How to avoid pitfalls when automating tasks with crontab
I’ve found it useful to schedule tasks (i.e. scripts) to run automatically at specific times. Doing it on my local computer is actually not ideal, since the computer must be running at the scheduled time - but it’s good enough for me.
One way of doing it on a Mac is to use crontab and there are plenty of “How to” guides out there - however I found it surprisingly cumbersome so get it to work, so I will write up my own dos and donts. The hard part was basically that testing and debugging was difficult.
Sudo or not sudo
As it turns out for me I only got it to work when I used:
sudo crontab -e
Enclose task in shell script or not?
Most guides tells you to write up your task in a .sh script and then just run the shell script in crontab. I think this make a lot of sense for more complicated tasks, but for simple stuff like running a python script, why bother? It works just as fine.

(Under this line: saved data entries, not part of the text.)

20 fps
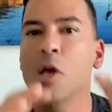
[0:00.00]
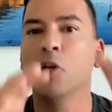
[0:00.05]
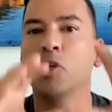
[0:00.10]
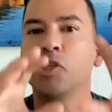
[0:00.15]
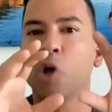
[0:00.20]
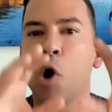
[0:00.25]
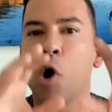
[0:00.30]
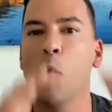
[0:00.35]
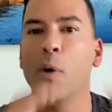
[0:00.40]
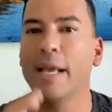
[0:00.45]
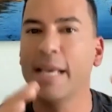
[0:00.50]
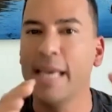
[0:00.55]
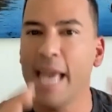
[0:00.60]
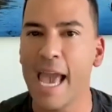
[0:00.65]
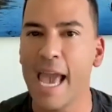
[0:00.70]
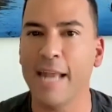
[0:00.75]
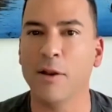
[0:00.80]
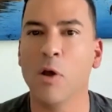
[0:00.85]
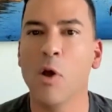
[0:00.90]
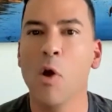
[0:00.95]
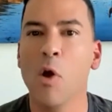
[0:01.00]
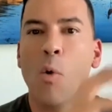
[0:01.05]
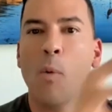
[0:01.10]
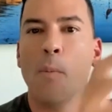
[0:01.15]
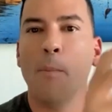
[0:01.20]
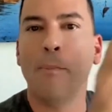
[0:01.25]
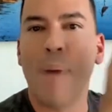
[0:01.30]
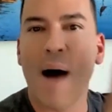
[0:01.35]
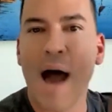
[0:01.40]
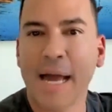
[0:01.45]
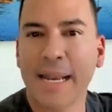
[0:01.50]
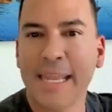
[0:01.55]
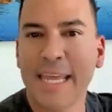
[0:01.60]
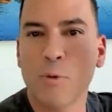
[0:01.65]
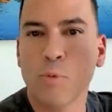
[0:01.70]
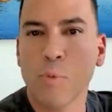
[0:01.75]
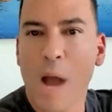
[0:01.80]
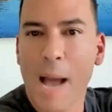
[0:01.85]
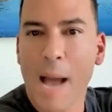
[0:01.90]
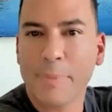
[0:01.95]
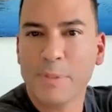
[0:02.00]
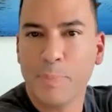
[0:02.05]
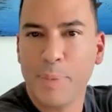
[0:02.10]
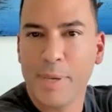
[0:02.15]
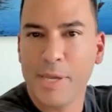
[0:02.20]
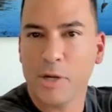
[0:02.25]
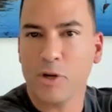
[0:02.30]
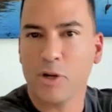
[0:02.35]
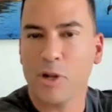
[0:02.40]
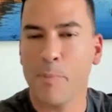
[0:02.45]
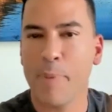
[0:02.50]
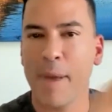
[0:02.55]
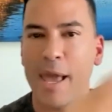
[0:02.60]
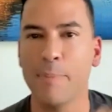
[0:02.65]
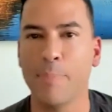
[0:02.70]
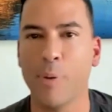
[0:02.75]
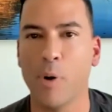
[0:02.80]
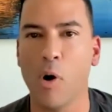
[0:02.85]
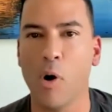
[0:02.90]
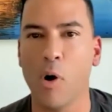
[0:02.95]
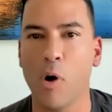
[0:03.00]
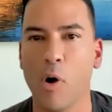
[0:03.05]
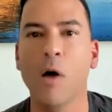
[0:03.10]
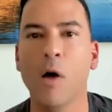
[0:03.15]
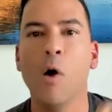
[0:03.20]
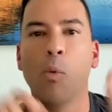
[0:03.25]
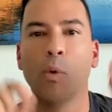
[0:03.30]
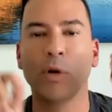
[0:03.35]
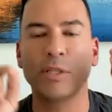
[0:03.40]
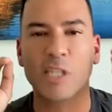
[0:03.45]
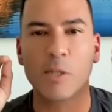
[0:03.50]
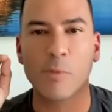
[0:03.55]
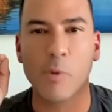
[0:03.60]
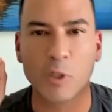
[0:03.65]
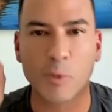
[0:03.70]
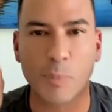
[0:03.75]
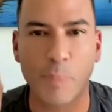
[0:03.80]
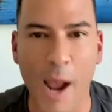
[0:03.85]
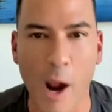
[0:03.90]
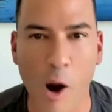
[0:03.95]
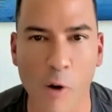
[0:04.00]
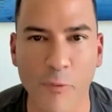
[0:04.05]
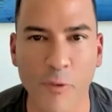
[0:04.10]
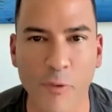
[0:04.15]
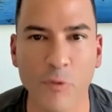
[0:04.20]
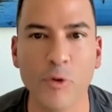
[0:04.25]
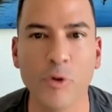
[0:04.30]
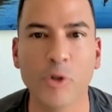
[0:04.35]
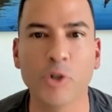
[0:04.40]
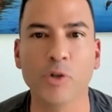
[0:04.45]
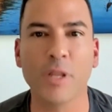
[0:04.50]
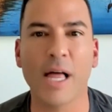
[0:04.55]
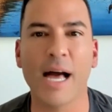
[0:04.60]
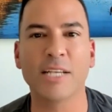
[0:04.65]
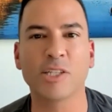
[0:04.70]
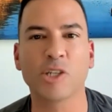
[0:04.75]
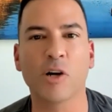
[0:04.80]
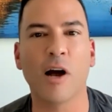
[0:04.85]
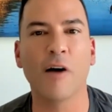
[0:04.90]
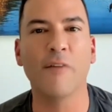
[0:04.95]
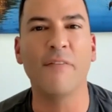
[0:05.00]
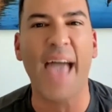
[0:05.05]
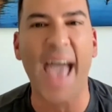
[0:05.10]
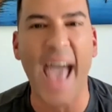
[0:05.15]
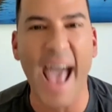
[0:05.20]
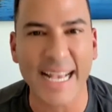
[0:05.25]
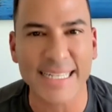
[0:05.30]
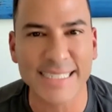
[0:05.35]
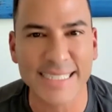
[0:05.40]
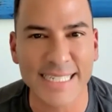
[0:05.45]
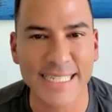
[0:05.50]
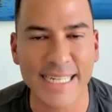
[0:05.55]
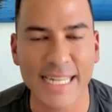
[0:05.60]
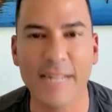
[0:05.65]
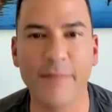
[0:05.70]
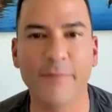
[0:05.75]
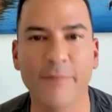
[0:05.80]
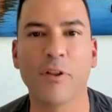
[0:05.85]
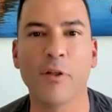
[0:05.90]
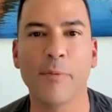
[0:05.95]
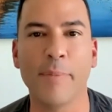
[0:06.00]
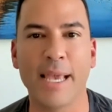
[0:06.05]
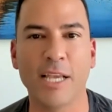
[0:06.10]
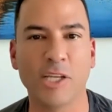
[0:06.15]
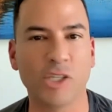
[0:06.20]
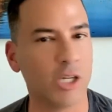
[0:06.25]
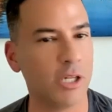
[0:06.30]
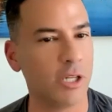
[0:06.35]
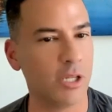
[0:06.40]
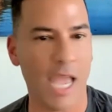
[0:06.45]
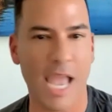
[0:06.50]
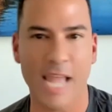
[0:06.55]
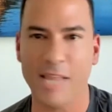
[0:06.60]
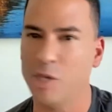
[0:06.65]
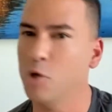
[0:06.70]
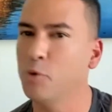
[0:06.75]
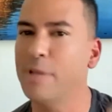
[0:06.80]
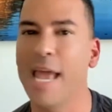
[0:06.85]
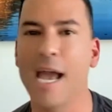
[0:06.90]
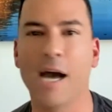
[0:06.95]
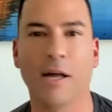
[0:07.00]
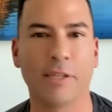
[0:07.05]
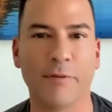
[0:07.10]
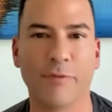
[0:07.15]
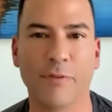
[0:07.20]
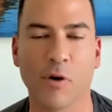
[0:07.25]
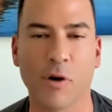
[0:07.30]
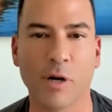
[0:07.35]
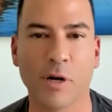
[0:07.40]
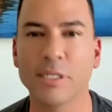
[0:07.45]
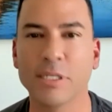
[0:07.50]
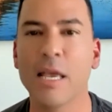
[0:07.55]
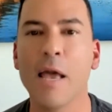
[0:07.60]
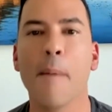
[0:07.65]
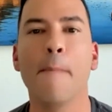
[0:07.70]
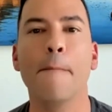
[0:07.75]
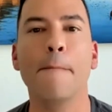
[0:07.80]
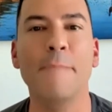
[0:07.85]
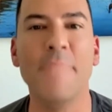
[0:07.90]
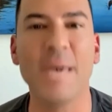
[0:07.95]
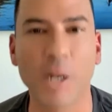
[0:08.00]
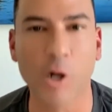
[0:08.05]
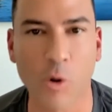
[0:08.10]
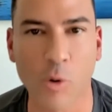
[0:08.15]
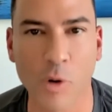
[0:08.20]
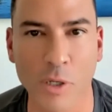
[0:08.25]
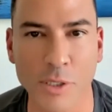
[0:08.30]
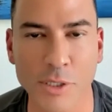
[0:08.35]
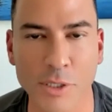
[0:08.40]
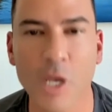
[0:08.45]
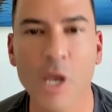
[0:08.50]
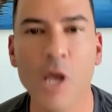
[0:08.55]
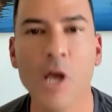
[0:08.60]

So again, body robs Peter to pay Paul. What's the most powerful neutralizer of acid and inflammation? And you nailed it, Florence, minerals.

Making shell scripts executable
If you go with the shell script. Make sure you make it executable first.
chmod 755 crontask.sh
And then to execute it, it is safest to write the absolute path to it inside crontab. An alternative is to use
cd /path/to/taskdir && ./crontask.sh
NB include the ./
part!
Absolute paths are absolutely necessary
My biggest headache was to figure out how to deal with paths whenever I wanted to output something from the task. As it turns out absolute paths in all scripts is a very simple way of avoiding problems.

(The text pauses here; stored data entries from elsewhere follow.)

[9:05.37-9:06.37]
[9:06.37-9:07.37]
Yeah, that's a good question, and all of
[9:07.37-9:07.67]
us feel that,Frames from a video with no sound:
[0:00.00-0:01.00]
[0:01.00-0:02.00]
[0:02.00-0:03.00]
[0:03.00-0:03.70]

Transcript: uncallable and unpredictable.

In particular if you use python scripts, in contrast to running the script in a ordinary session the dir of your script will not be the cwd. If this is what you wanna mimic this use for instance:
import sys
from pathlib import Path
root = Path(sys.argv[0]).parent
outfile = root / "outfile.log"
Specifying Path in crontab
I needed to run my python script in a particular conda environment, which posed some challenges. As it turned out by starting the crontab script with
PATH="/path/to/conda/env/envname/bin"
solves this. To find path to conda env use:
conda env list
After that it is safe to just use python path/to/pythonscript/main.py
in crontab.
BUT this caused new problems since then the PATH for the whole crontab script will be this, and no other. Thus in order to use standard shell commands I ended up with this:
PATH="/path/to/conda/env/envname/bin:/bin:/opt/homebrew/bin:/usr/bin/:/usr/local/bin/"
To identify the path need figure out what commands you need for the task and just do which <commandname>
in the terminal.
Filename with datestamps
A big surprise was that you need to escape all the % symbols in your crontab statement. So use \%
when you wanna ad a timestamp to a filename, like a logfile.
./crontask.sh >> /path/to/logdir/$(date +\%Y\%m\%d).log
Output error message to a logfile
This was particularly important when debugging and figuring out what was not working. In order to do this use 2>&1
like this:
./crontask.sh >> /path/to/logdir/$(date +\%Y\%m\%d).log 2>&1
Then you can get a sense of what went wrong.